Comparing the results of steam-age test data shows a clear benefit of EPIG over ENIG. After even a short duration exposure to steam, ENIG finishes failed to solder. Much longer steam exposures produced little to no effect on EPIG plated samples. Rapid oxidation of the electroless nickel phosphorous layer when stressed with heat and moisture explains the superior EPIG result.
The ability to demonstrate excellent solderability following steam exposure represents increased fabrication reliability under nonideal storage conditions.
Introduction
Assessing the solderability of a given final finish can range from a simple solder dip as coated or plated to quite complicated procedures involving the final finish type, solder alloy, flux characteristics, test preconditioning, soldering apparatus (wetting balance), and part geometries. Focusing on two types of solderable finishes and one preconditioning procedure allows the clear reporting of results and expectations that those finishes afford.
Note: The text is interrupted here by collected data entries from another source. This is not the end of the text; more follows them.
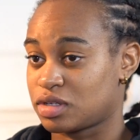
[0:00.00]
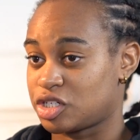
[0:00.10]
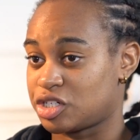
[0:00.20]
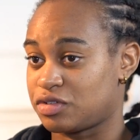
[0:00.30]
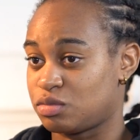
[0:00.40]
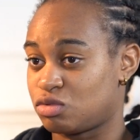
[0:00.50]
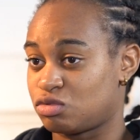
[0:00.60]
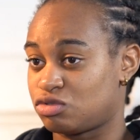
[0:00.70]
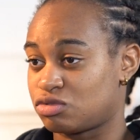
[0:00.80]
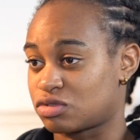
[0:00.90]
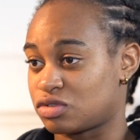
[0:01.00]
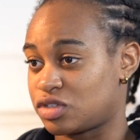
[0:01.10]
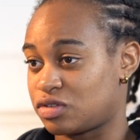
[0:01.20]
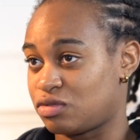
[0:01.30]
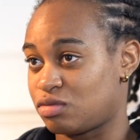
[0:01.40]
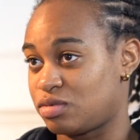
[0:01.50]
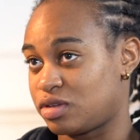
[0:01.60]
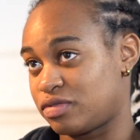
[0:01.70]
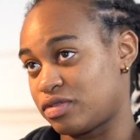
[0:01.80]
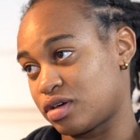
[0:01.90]
Je fais beaucoup de choses que j'avais oublié
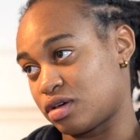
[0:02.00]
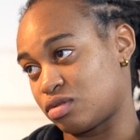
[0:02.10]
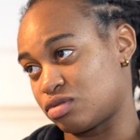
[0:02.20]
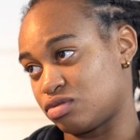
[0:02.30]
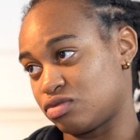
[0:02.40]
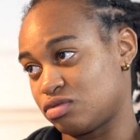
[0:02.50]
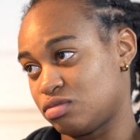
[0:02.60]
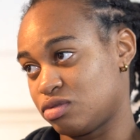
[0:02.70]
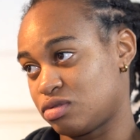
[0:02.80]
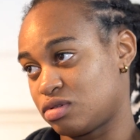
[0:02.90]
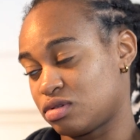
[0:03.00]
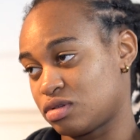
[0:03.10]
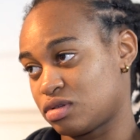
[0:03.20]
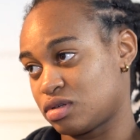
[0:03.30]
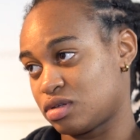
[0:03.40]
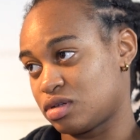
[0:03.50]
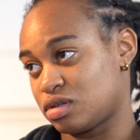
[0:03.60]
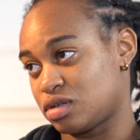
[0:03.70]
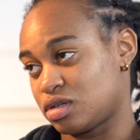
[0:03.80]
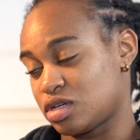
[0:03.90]
de faire à cause du football.
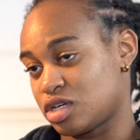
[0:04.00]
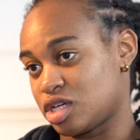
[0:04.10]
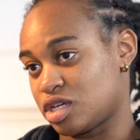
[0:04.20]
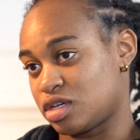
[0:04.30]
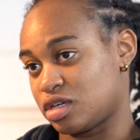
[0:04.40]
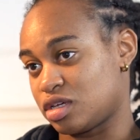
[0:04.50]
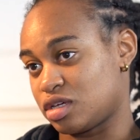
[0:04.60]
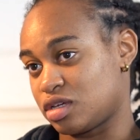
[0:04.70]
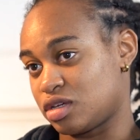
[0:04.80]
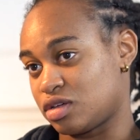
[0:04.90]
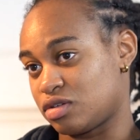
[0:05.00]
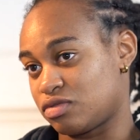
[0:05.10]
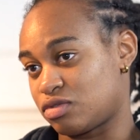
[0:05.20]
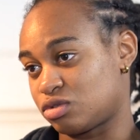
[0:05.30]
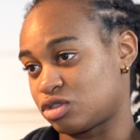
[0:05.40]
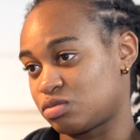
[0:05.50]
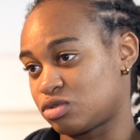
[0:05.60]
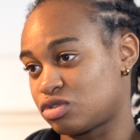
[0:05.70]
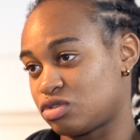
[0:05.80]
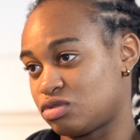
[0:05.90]
Et
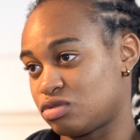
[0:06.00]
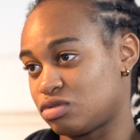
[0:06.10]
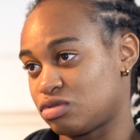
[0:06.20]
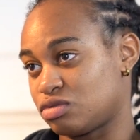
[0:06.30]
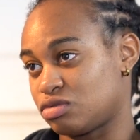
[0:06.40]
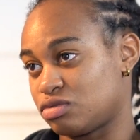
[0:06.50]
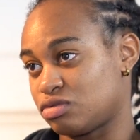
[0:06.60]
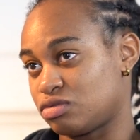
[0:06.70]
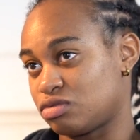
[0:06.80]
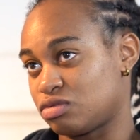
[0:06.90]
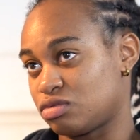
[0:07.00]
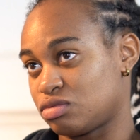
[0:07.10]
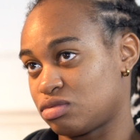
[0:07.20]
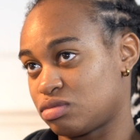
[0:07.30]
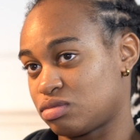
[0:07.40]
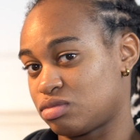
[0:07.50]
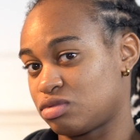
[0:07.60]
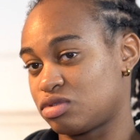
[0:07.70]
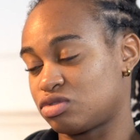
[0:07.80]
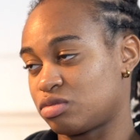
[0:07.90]
franchement, je le...
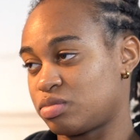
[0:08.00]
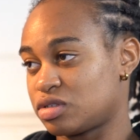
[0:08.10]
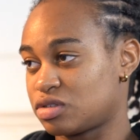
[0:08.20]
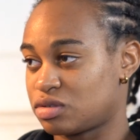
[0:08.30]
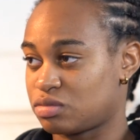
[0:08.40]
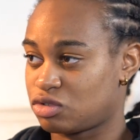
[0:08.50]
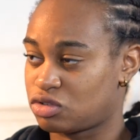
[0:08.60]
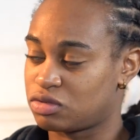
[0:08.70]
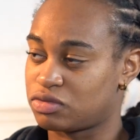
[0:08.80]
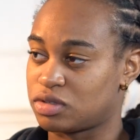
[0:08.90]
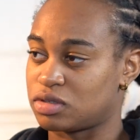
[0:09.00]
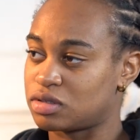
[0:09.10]
plus les jours passent, mieux je le vis.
Morris, Lukaszewski, and Genthe describe a need for verification methods for accelerated testing of electronics. Specific to soldering operations, steam aging of PCBs before solder wick testing is seen as not only quick and inexpensive but also a reliable shelf-life predictor. Eight hours of steam aging is reported to be equivalent to 12 months of shelf-life exposure for tin-lead (60/40) systems only.
There are many solderable surface finishes used on copper printed circuit boards that range from thin organic coatings to heavy metal plates, such as 1–3 microns of gold plate. Plated tin-lead or molten tin-lead coatings (HASL) are early predecessors of the diversified finishes that are available today. These leaded alloys consistently show high resistance to steam aging and solder quality retention. Most other PCB coatings do not fare well after steam exposure. Currently, all other final surface finishes for PCBs fail to maintain acceptable solderability performance after one-hour steam exposure.
Of the many solderable finishes available, two are tested here. One—ENIG—has been available for over 20 years. It has a track record of robust soldering performance and is generally ascribed a 12-month shelf life before its soldering performance begins to degrade. EPIG, on the other hand, is a new finish with EPIG test results showing very good solder wetting and force values. The overall shelf life has yet to be determined. However, test results in this article comparing ENIG performance to EPIG performance under steam exposure stress will shed light on this question.
Steam exposure is not the only approach to determine how well a finish will hold up to environmental conditions. Other tests include thermal cycling, which shows the effect of multiple solder applications; real-time environmental exposure, which yields the most reliable data; and mixed flowing gas testing, a precise chamber test where gas type and concentration are stringently controlled. Meanwhile, steam exposure provides a quick, reliable, and inexpensive indicator of soldering shelf life.